Семидесятилетний Виталий Алексеевич предложил ей вещь неслыханную и немыслимую: печенье к чаю. Печенье было не с кухни, что еще как-то укладывалось в ее картину мира, а из новехонькой зелено-бежевой коробки с надписью «Садко». Рыбы плавали по крышке коробки, пел гусельник, Райсс побоялась взять хоть штучку – почувствовала, что не сможет остановиться.
– Примите детское отделение, – сказала Райсс. – Примите половину детского отделения. Маленьких. Это двадцать два человека. Примите их.
– А у нас нет детского отделения, – сказал Мишулин.
– Как нет? – изумилась Райсс. – Я читала ваши отчеты… У вас, конечно, меньше нашего, но…
– У нас теперь нет детского отделения, – сказал Мишулин. – Зато у нас теперь полно многодетных сотрудников. В основном сотрудниц. У нас вот с женой трое детей.
Райсс помолчала, а потом спросила:
– Виталий Алексеевич, что вы делать прикажете мне?
– У меня койки впритык стоят, хотите – пойдемте со мной на обход, – сказал Мишулин, и все его лицо, состоявшее из сплошных желваков, зашевелилось.
– А у меня матрасы в трюме лежат впритык, – сказала Райсс. – Продукты кончились. У меня даже марля кончается. Что я должна делать?
– Вы правда хотите мой совет? – тихо спросил Мишулин. – Уезжайте очень быстро.
– Как? – шепотом спросила Райсс. – Я что – баржей командую? Там капитан минуты считает, когда мы уберемся.
Мишулин молчал.
– Виталий Алексеевич, – спросила Райсс, – думаете, имеет смысл поговорить с?..
Мишулин отвернулся к окну.
– Вы правда так думаете? – тихо спросила Райсс.
– Я ничего не думаю и ничего вам не говорю, – сказал Мишулин. – Я молча размышляю о своих пациентах перед обходом.

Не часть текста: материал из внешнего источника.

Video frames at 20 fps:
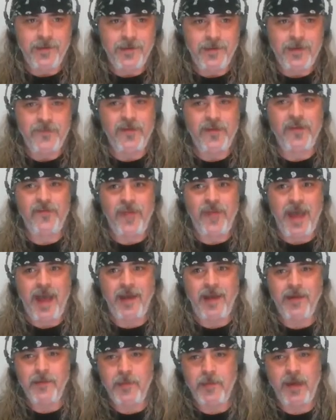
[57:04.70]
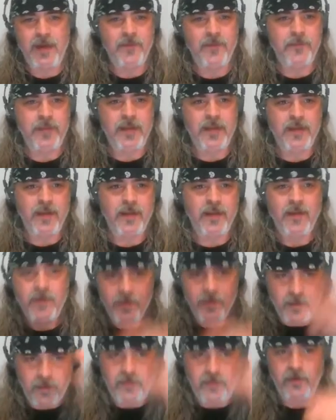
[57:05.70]
even if that. It might even be the
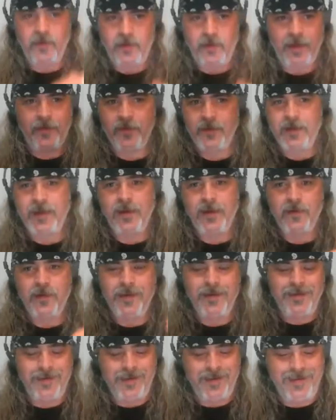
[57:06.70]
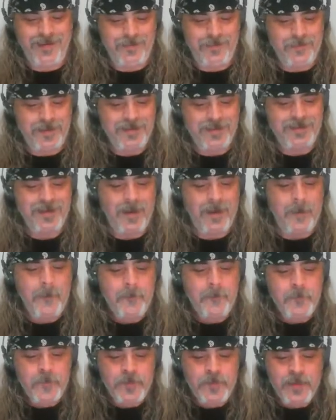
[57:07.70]
third level down. But
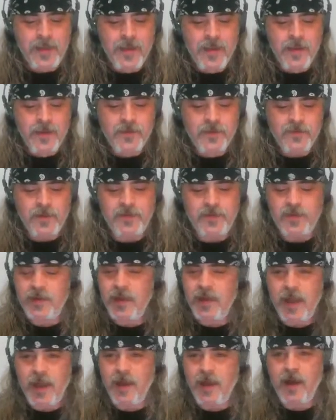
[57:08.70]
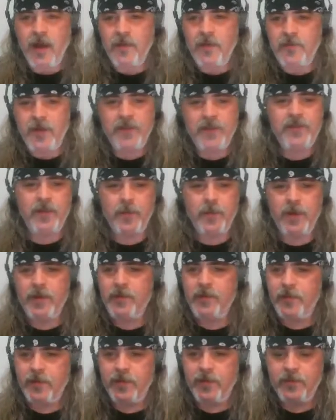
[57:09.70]
so I said, yeah, I'll find someone to
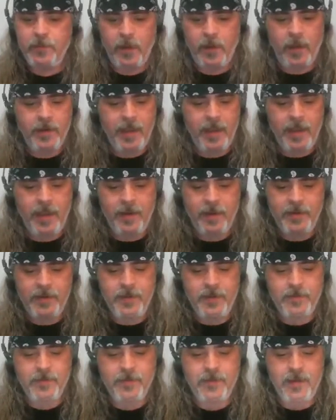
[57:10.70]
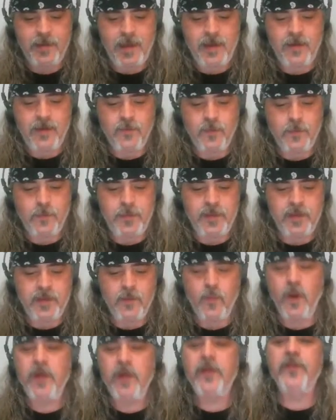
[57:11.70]
fill your spot. And I did. And it will be the
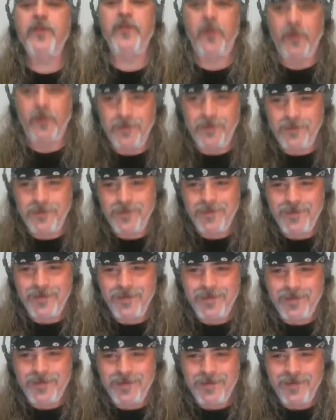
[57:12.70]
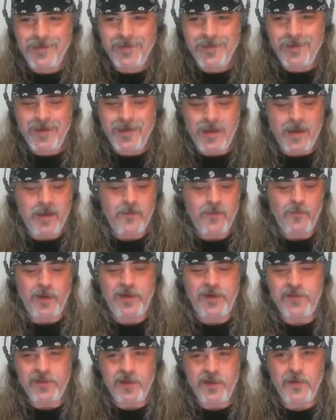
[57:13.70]
wonderful
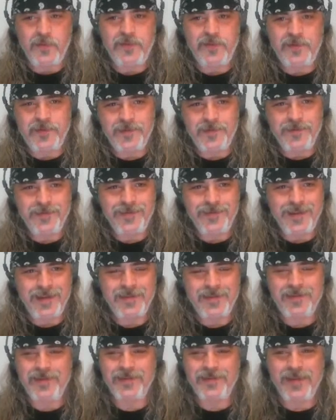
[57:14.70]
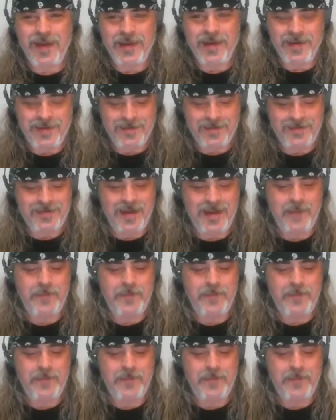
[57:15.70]
Rachel Oates has decided to step up.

– С кем именно? – прошептала Райсс.
– С тех пор, как над нами взяли шефство наши соседи и лично товарищ Хоробов Евгений Терентьевич, мы, Эмма Ивовна, получили возможность обеспечивать нашим пациентам высочайший уровень медицинской помощи, – сказал Мишулин, продолжая глядеть в окно. – Если бы сейчас мы были вынуждены принять, скажем, даже тридцать человек пациентов и, например, пять человек медперсонала – и, положим, одного врача среди них, – я боюсь, что поддерживать этот высочайший уровень медицинской помощи нам стало бы намного труднее. Все еще возможно, но труднее.
– Спасибо вам огромное, Виталий Алексеевич, вы мне очень помогли, – сказала Райсс, надевая пальто, и, отвернувшись, быстро запихнула в рот два печенья сразу.
– Не уверен, – тихо сказал ей вслед Мишулин.
У крыльца идиотски-розового флигеля, на котором сохранилась табличка, извещающая, что здесь располагаются амбулаторное и стационарное детские отделения областной психиатрической больницы имени такого-то, стояли два человека с автоматами. Райсс подошла к ним на ватных ногах и выбрала смотреть на того, у которого было более тонкое и менее рябое лицо.
– Я к Хоробову Евгению Терентьевичу, – сказала она и дальше глупо добавила: – Я доктор Райсс из Москвы. Ну вот мы и приехали.
От стыда у нее онемели щеки. Более рябой и блинообразный человек молча развернулся и ушел во флигель, а когда пришел назад, ей уже казалось, что страх, стыд и мороз успели превратить ее в немую и неподвижную тряпичную куклу.
– Пройдемте, – сказал блинообразный.
Она сделала шаг вперед, чуть не упав на застывших ногах, потом еще шаг, и оказалась за порогом, и с привычным запахом больницы смешался запах кожи, бумаги и оружия. Нужный ей товарищ сидел в кабинете заведующей детским отделением, и на двери все еще было написано «Яванский», а пониже таблички приклеена простая бумажка: «Хоробов». Блинообразный толкнул дверь и пропустил Райсс вперед. Со шкафов на нее смотрели старые куклы и плюшевые собаки. Человек с хорошей улыбкой, младше ее лет на пять, поднял ясные глаза и сказал:
– Эмма Ивовна, как правильно, что вы к нам зашли. А мы и сами думали зайти к вам, посмотреть, не надо ли помочь.